Tuberculosis (TB) remains one of the leading causes of infectious disease mortality worldwide, with an estimated 1.3 million deaths annually 1,2 . Despite long-term global efforts to control the disease, substantial regional disparities in TB incidence and outcomes persist 3,4 . Within the Organization for Economic Co-operation and Development (OECD), South Korea presents a notable case: it consistently reports over 10,000 new TB cases annually and ranks second in TB incidence and fifth in TB-related mortality among OECD countries 5 . This combination of persistently high burden and comprehensive public health surveillance distinguishes Korea from most high-income countries with small numbers.
South Korea maintains a fully digitized public health reporting system in which annual statistics on TB patients, fatalities, and healthcare infrastructure are collected and released at the administrative district level 6,7 , covering over 200 districts nationwide. In such data-rich settings, where disease surveillance is systematically curated and released with high spatial coverage, the integration of population and geographic information enables detailed analyses of spatial inequality and accessibility in urban systems 3,4,[8][9][10] . South Korea provides a representative example of this environment, allowing us to examine hospital distribution and accessibility patterns in urban infrastructure using established spatial and optimization-based approaches 3,[11][12][13][14] .
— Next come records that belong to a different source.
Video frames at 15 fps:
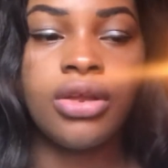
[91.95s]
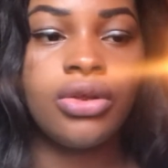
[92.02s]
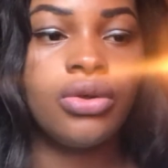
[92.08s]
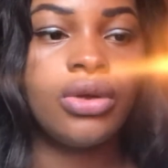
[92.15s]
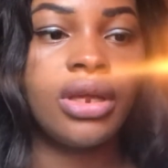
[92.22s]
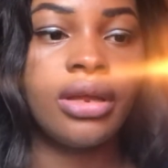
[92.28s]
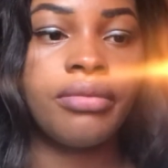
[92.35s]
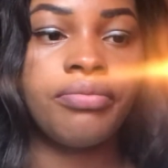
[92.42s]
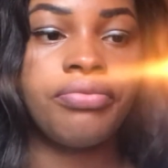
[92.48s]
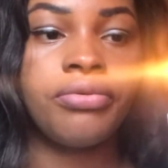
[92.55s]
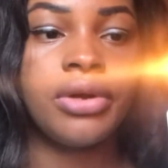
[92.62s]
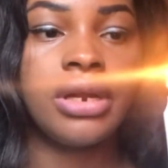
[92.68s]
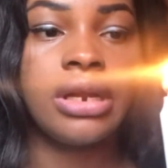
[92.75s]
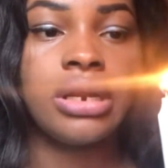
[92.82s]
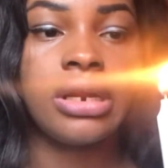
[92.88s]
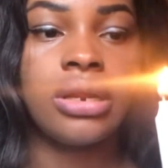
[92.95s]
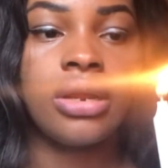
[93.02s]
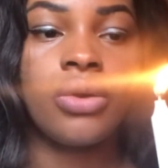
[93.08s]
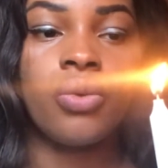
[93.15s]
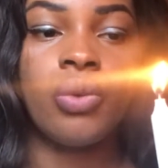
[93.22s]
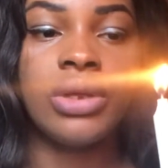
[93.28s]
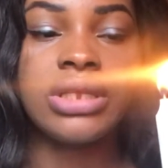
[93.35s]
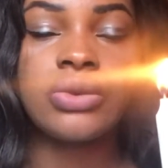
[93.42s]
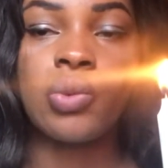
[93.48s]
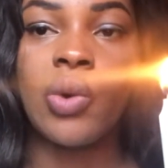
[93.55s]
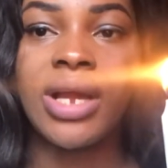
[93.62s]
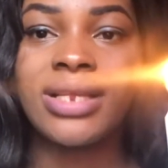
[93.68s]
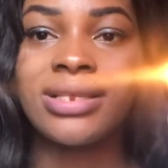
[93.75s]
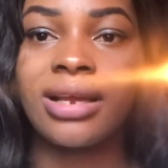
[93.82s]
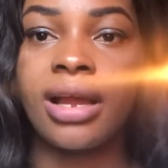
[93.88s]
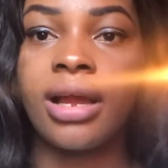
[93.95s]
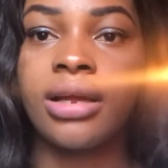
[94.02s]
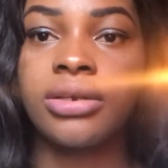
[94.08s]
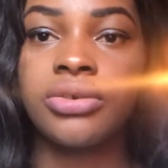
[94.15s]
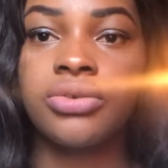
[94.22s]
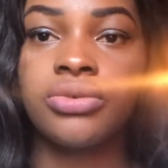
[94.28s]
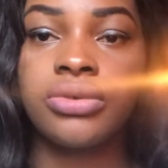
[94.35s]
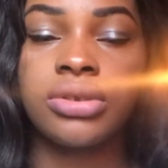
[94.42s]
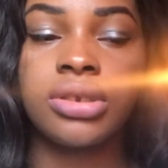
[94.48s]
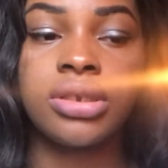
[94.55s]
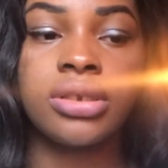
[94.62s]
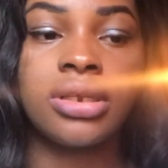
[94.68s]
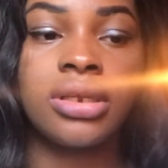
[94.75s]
You can pray with white candles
More broadly, the spatial distribution of public infrastructure has been studied as a generic feature of urban systems, where facility density scales with population density 10,12,13,15,16 . In the context of healthcare, such spatial organization can influence not only average accessibility but also the robustness of service provision under uneven demand or localized constraints, as observed in other infrastructure systems 9,17 . However, in practice, privacy constraints prevent most existing analyses from accessing disease data that are jointly disaggregated by age and administrative district at fine spatial resolution, limiting their ability to capture demographic heterogeneity in disease outcomes.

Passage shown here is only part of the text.